## WORK REQUEST
Reproduce exactly the line with "[3:54.83-3:54.93]" and every line that follows it below, up to and including the last one. Do not include pictures or anything else.

[Collected data entries]

━━━━━━━━━━━━━━━━━━━━━━━━━━━━━━

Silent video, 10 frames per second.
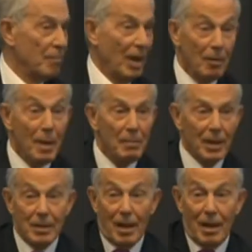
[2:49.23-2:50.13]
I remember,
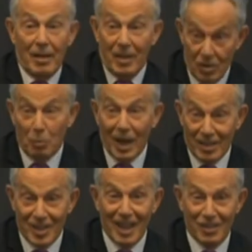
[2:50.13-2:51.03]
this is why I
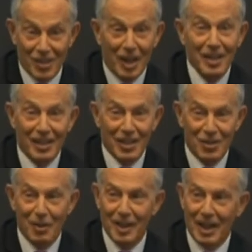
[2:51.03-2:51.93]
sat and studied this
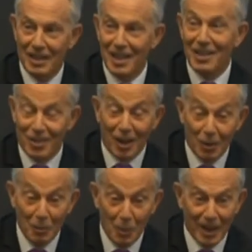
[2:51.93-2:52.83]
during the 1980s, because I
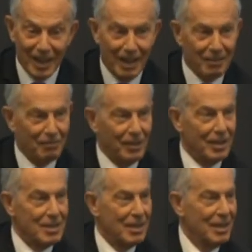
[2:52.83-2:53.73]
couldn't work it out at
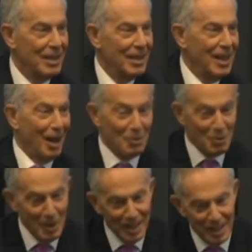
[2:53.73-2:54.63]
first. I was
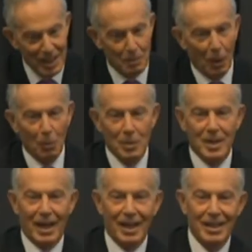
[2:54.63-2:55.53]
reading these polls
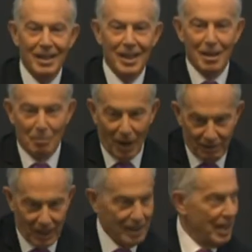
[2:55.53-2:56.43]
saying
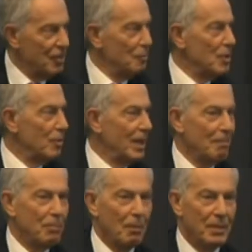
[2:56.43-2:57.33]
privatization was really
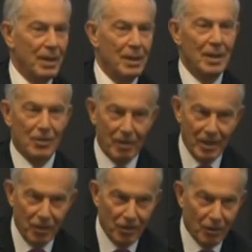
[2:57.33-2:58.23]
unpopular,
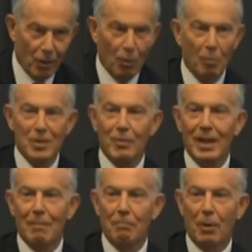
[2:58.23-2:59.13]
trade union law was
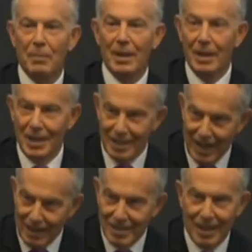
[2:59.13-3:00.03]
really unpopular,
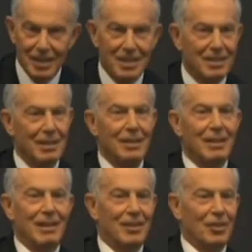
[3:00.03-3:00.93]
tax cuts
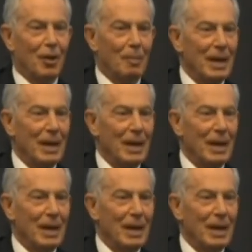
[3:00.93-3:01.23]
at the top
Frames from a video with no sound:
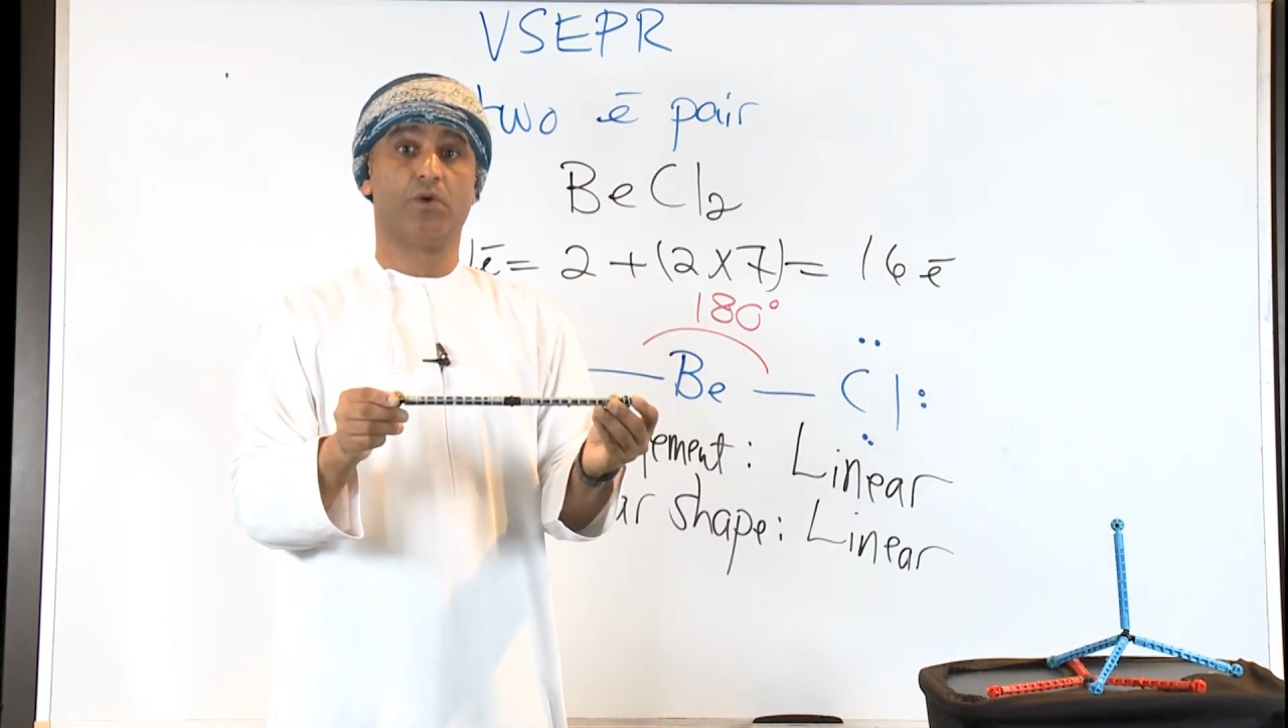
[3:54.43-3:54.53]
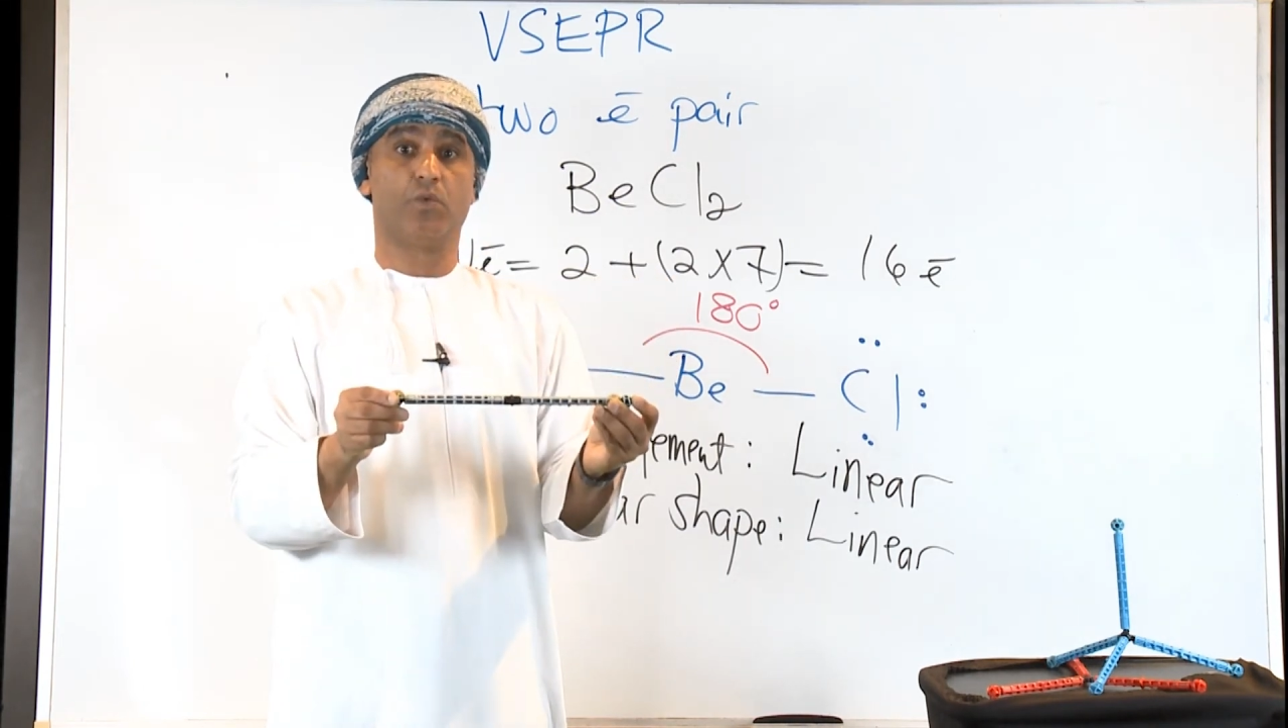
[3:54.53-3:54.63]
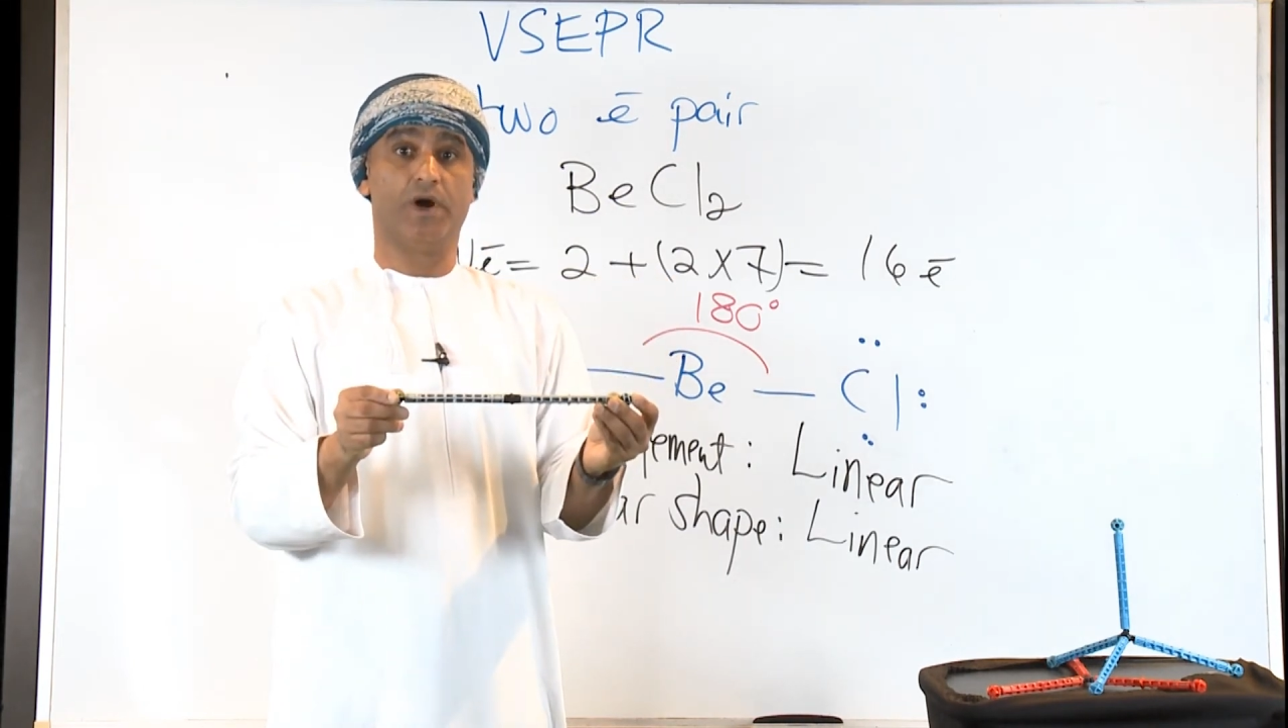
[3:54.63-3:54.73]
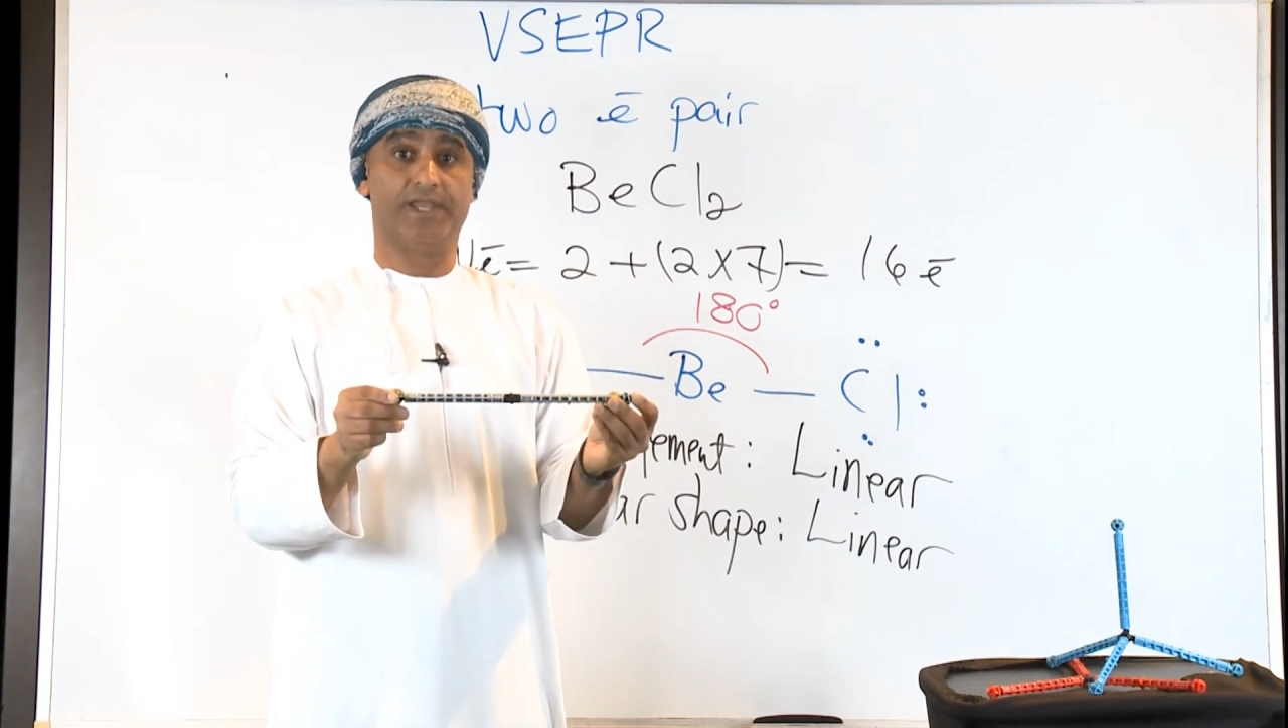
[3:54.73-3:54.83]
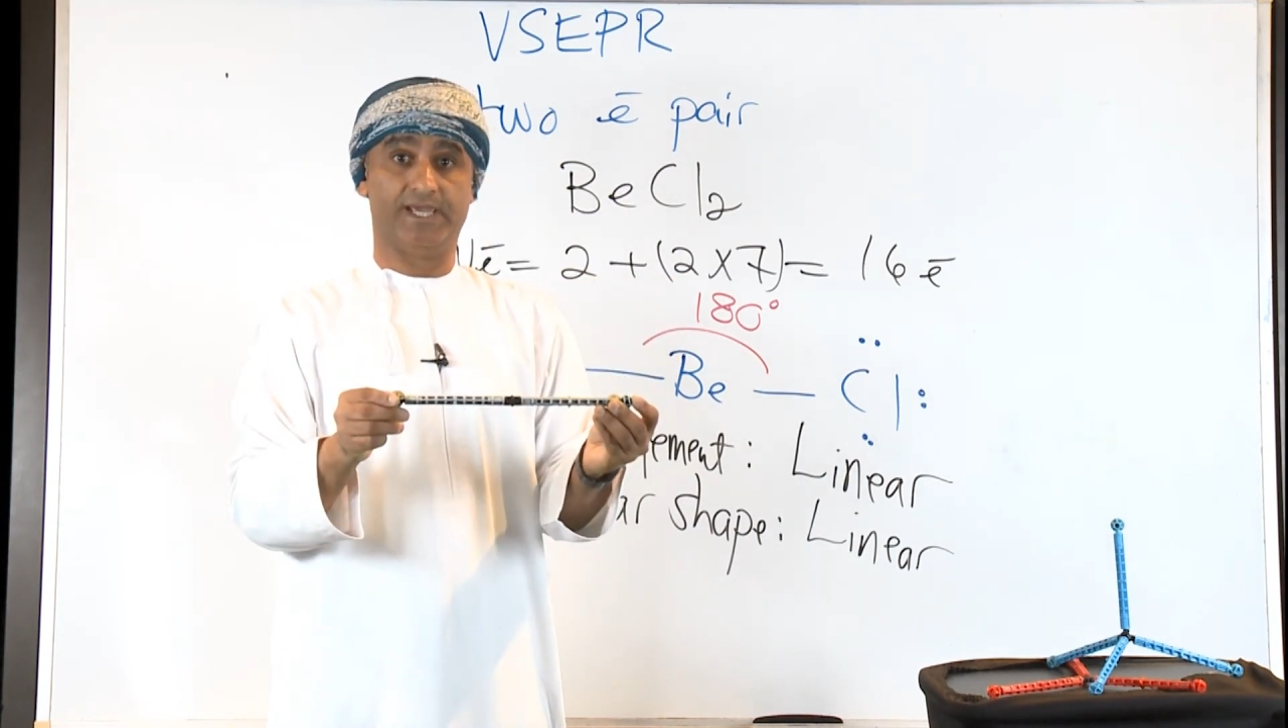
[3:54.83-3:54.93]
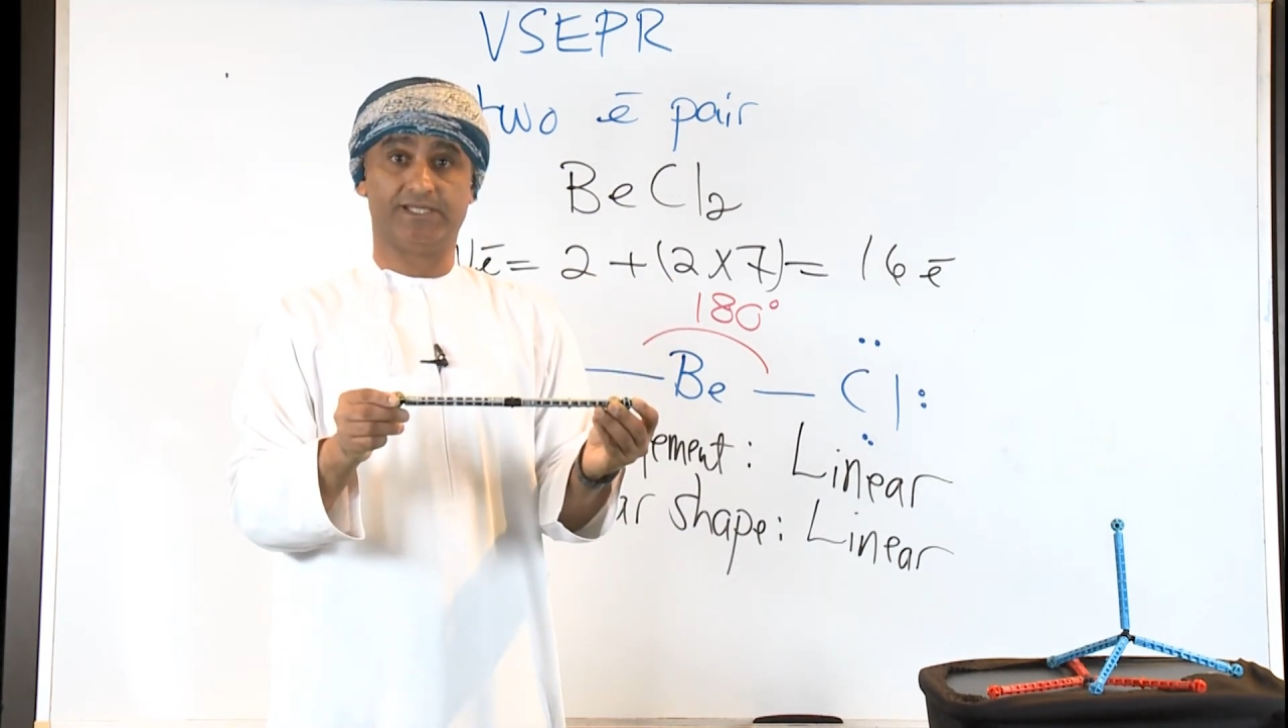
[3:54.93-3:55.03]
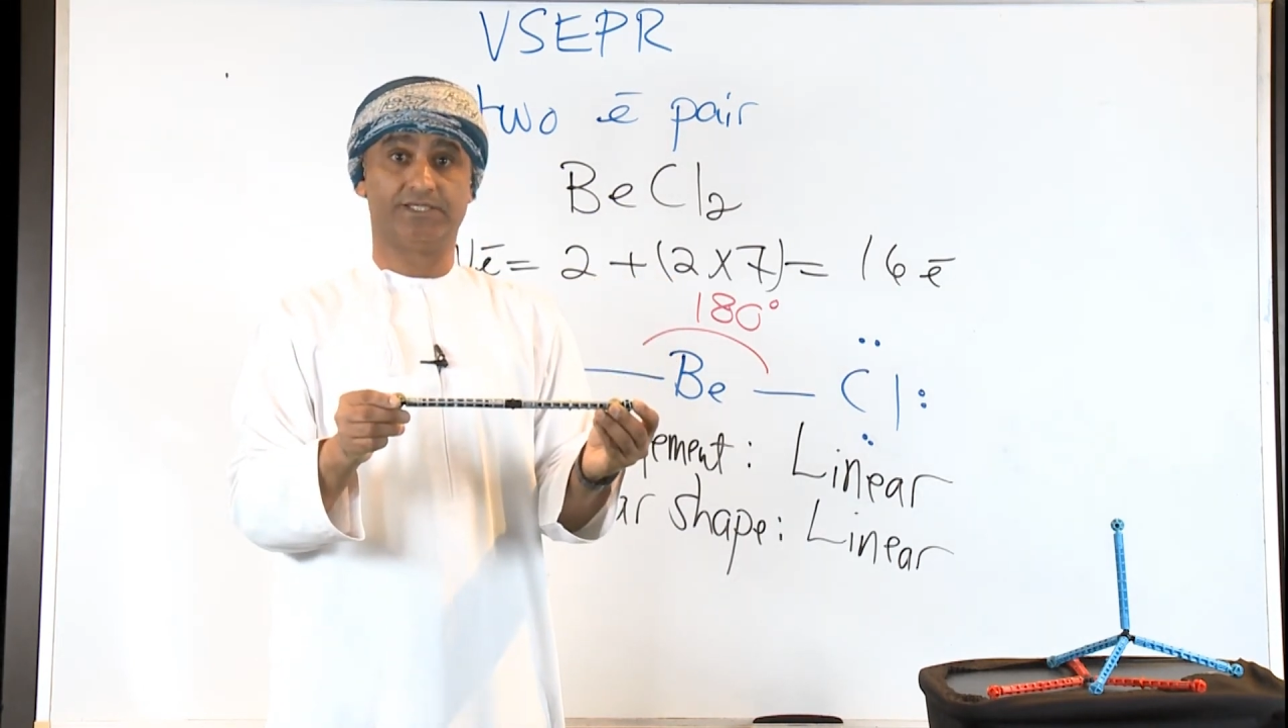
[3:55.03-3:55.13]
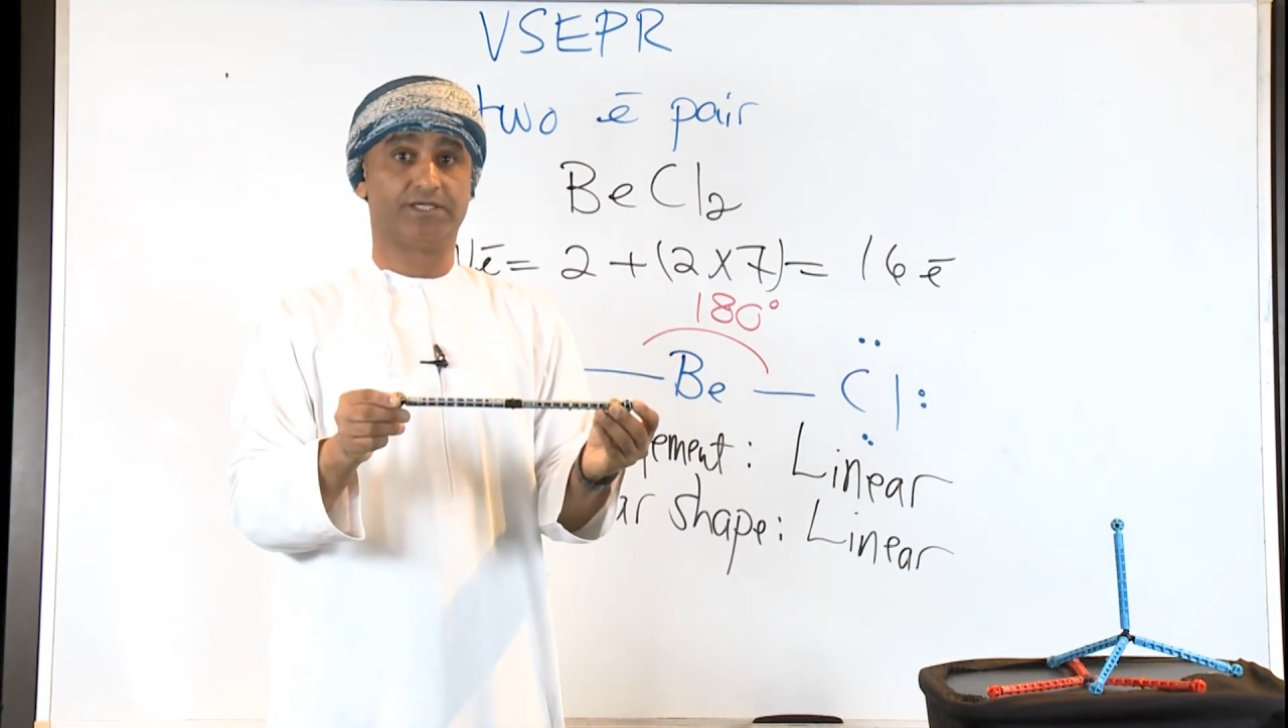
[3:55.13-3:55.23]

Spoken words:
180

━━━━━━━━━━━━━━━━━━━━━━━━━━━━━━

## WRITTEN RESPONSE
[3:54.83-3:54.93]
[3:54.93-3:55.03]
[3:55.03-3:55.13]
[3:55.13-3:55.23]

Spoken words:
180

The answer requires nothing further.